Task brief:
Write out the listing below in full and exactly, leaving out every picture.
────────
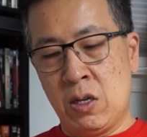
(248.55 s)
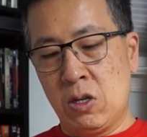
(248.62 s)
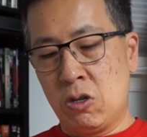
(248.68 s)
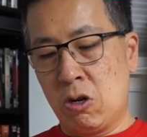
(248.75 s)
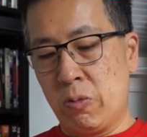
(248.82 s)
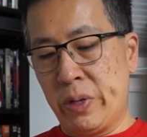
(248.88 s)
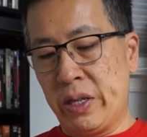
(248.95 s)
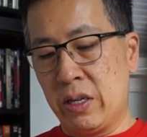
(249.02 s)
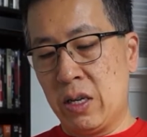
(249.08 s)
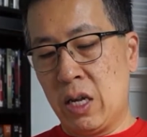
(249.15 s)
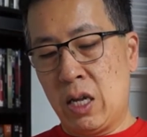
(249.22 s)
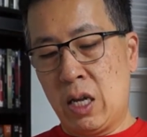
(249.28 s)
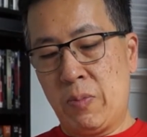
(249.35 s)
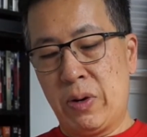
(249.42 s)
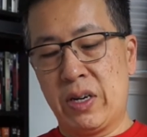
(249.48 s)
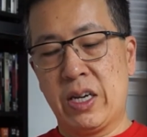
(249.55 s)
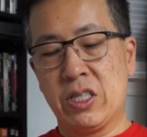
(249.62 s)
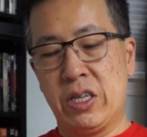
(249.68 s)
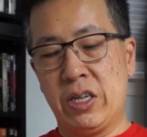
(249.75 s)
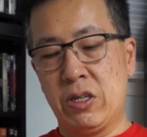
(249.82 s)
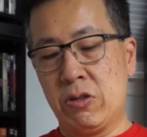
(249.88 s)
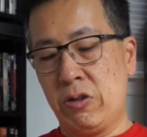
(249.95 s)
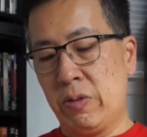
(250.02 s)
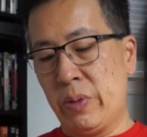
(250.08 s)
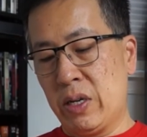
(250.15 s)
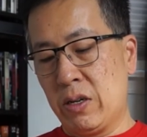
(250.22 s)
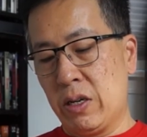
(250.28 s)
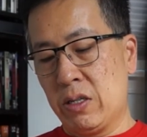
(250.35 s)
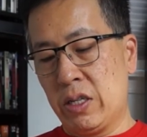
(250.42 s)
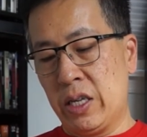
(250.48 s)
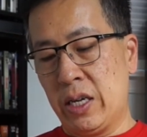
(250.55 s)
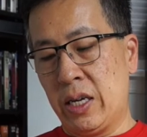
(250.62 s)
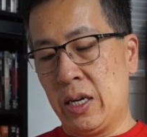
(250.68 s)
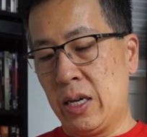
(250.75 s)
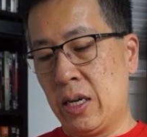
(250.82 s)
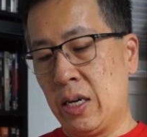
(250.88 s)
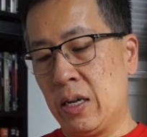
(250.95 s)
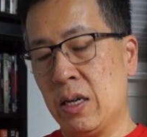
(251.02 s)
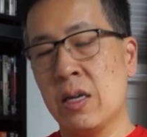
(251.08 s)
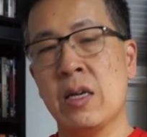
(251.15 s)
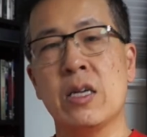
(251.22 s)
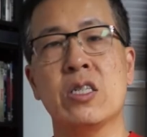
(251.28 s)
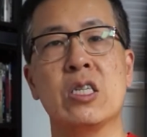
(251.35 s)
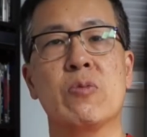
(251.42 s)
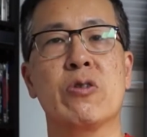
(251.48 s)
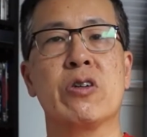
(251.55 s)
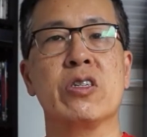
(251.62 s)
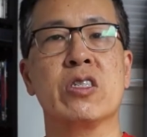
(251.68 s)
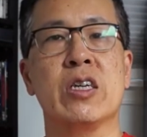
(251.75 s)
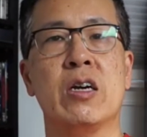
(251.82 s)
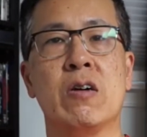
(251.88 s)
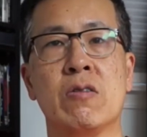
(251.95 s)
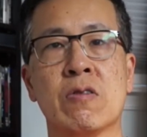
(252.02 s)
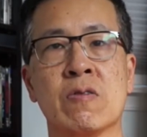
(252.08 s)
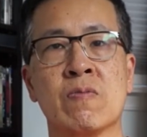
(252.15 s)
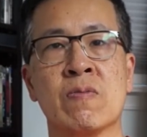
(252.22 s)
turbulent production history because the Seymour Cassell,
────────
Finished exercise:
(248.55 s)
(248.62 s)
(248.68 s)
(248.75 s)
(248.82 s)
(248.88 s)
(248.95 s)
(249.02 s)
(249.08 s)
(249.15 s)
(249.22 s)
(249.28 s)
(249.35 s)
(249.42 s)
(249.48 s)
(249.55 s)
(249.62 s)
(249.68 s)
(249.75 s)
(249.82 s)
(249.88 s)
(249.95 s)
(250.02 s)
(250.08 s)
(250.15 s)
(250.22 s)
(250.28 s)
(250.35 s)
(250.42 s)
(250.48 s)
(250.55 s)
(250.62 s)
(250.68 s)
(250.75 s)
(250.82 s)
(250.88 s)
(250.95 s)
(251.02 s)
(251.08 s)
(251.15 s)
(251.22 s)
(251.28 s)
(251.35 s)
(251.42 s)
(251.48 s)
(251.55 s)
(251.62 s)
(251.68 s)
(251.75 s)
(251.82 s)
(251.88 s)
(251.95 s)
(252.02 s)
(252.08 s)
(252.15 s)
(252.22 s)
turbulent production history because the Seymour Cassell,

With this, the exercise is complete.